WORK TASK:
Repeat the records exactly, with one exception: no images.

____ MATERIALS PROVIDED

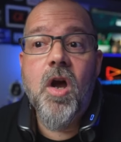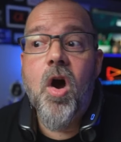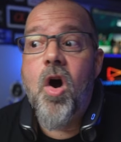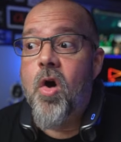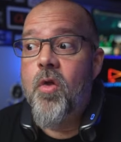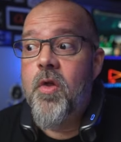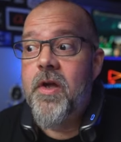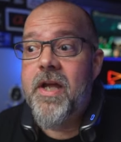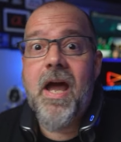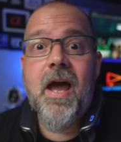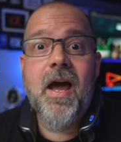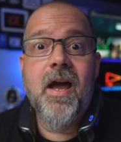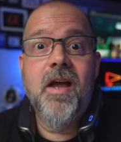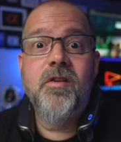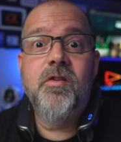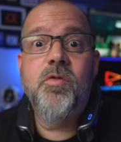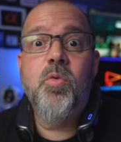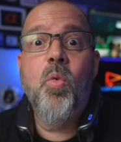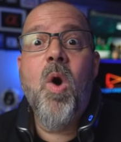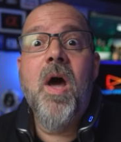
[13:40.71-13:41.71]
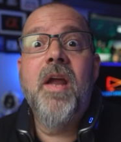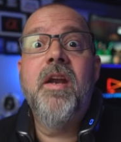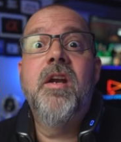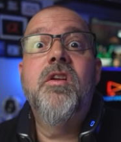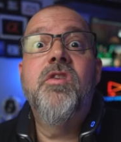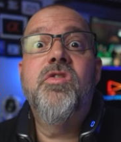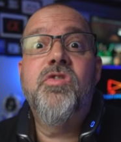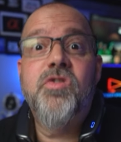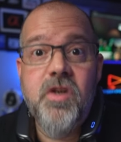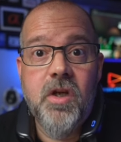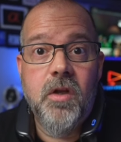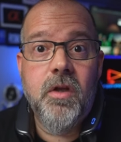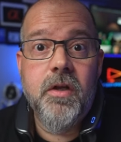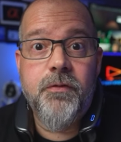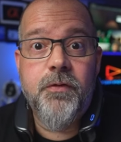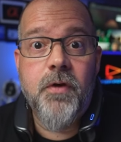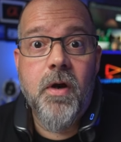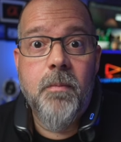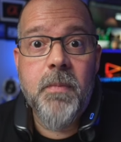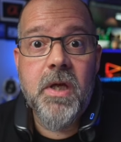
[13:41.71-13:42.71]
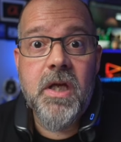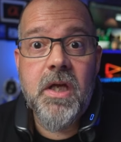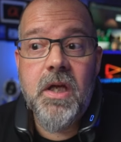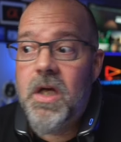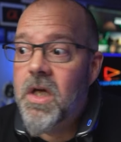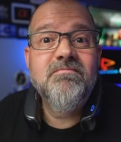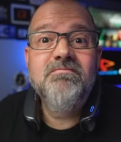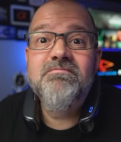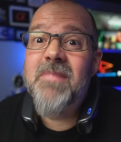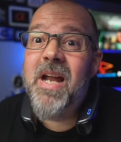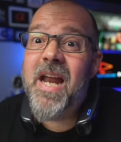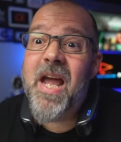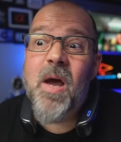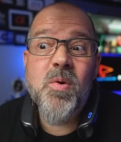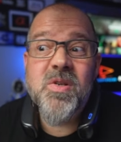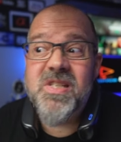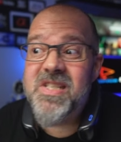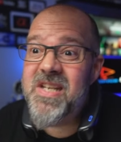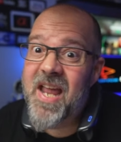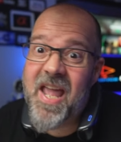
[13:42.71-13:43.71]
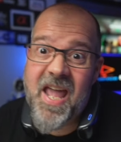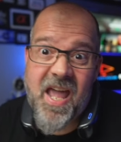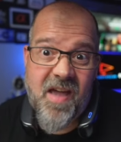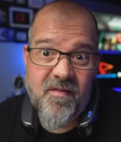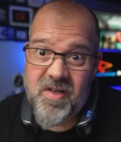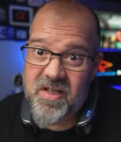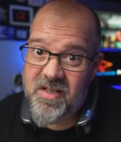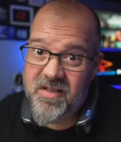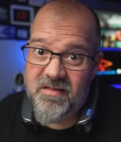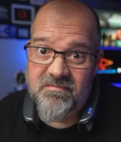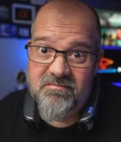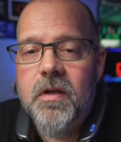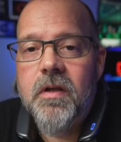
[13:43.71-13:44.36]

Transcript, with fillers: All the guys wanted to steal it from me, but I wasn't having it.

________

ANSWER:
[13:40.71-13:41.71]
[13:41.71-13:42.71]
[13:42.71-13:43.71]
[13:43.71-13:44.36]

Transcript, with fillers: All the guys wanted to steal it from me, but I wasn't having it.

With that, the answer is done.